A smell of burning, traceable to the gun in her holster, pervades the room. I planned to maroon you, padre, she whispers, because I feared you. The heat you radiated scorched my cheek, as if something inside you had grown so huge it was seeping through every pore. So why did you stumble out from behind the crazy piles of rock, scaring me so badly that I pulled out my gun and shot you down at my feet? And then why did you bless me, padre, broken on the broken ground, and press your book like a treasure into my trembling glove?

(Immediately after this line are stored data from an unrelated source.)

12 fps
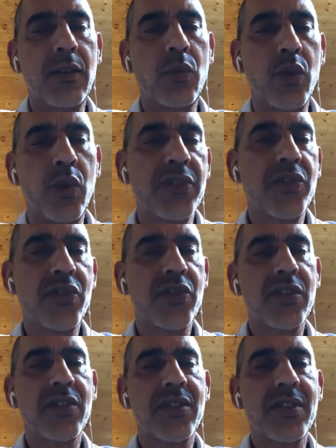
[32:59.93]

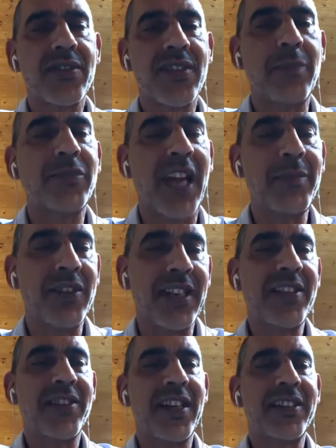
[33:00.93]
was sometime in the
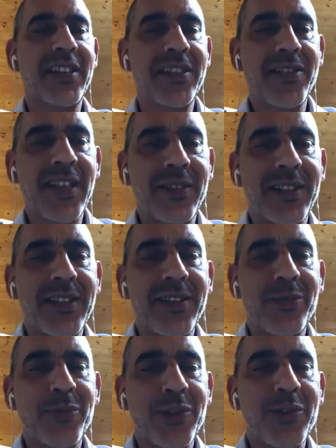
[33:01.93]
late
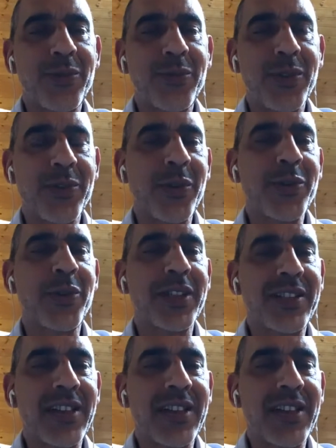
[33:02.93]
1970s, which was also a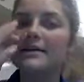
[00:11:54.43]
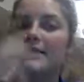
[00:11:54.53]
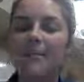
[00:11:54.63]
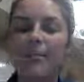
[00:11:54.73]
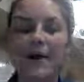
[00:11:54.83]

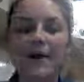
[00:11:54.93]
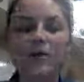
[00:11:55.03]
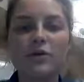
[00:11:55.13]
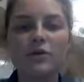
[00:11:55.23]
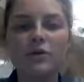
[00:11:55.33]
Separating
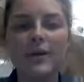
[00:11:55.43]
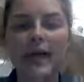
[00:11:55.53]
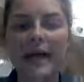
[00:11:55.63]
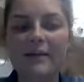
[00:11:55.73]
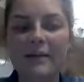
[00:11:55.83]
cultural
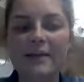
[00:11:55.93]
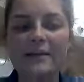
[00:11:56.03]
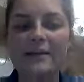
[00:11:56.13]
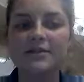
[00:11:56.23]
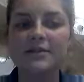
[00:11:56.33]
behaviors
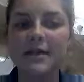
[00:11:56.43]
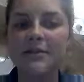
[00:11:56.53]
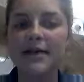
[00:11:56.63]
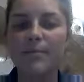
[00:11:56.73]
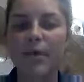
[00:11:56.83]
is a really
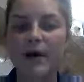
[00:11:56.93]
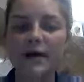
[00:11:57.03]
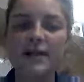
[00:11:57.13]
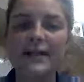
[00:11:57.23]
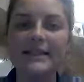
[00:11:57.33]
big part
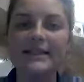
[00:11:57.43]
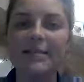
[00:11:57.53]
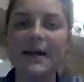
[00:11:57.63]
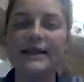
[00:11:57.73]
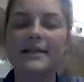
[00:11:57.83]
in this,
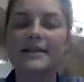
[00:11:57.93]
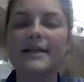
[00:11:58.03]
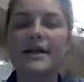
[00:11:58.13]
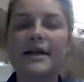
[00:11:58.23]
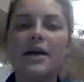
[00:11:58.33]
because
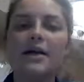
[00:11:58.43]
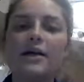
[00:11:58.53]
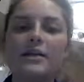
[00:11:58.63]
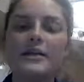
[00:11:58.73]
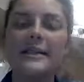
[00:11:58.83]

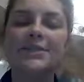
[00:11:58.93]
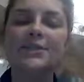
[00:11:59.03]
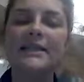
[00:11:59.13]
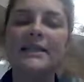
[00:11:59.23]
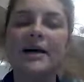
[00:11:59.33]

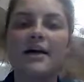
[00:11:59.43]
teachers need to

On the wall the crucifix shivers as if under water. There were suddenly so many rodents, padre, rodents of every size and colour milling about our boots as we carried your corpse to the ship, bursting fruit at every step. And now my crew regard me through the glass door of the cubicle with undisguised contempt, because I’ve murdered you twice over – first by giving the order for you to be marooned, then by blasting a hole in your chest through which the last few fierce convulsions of your heart were clearly visible. Where are you now, padre? Can you hear me at all? Have you found a tongue large enough to speak with? Is there room enough in the universe to accommodate such a tongue?

From the swelling in my skull I fear I’ve caught a touch of your sickness. If sickness it is… I find it more a heightening of the senses to the pitch of madness. Four crewmembers have died since we touched down on this planet, nineteen days ago.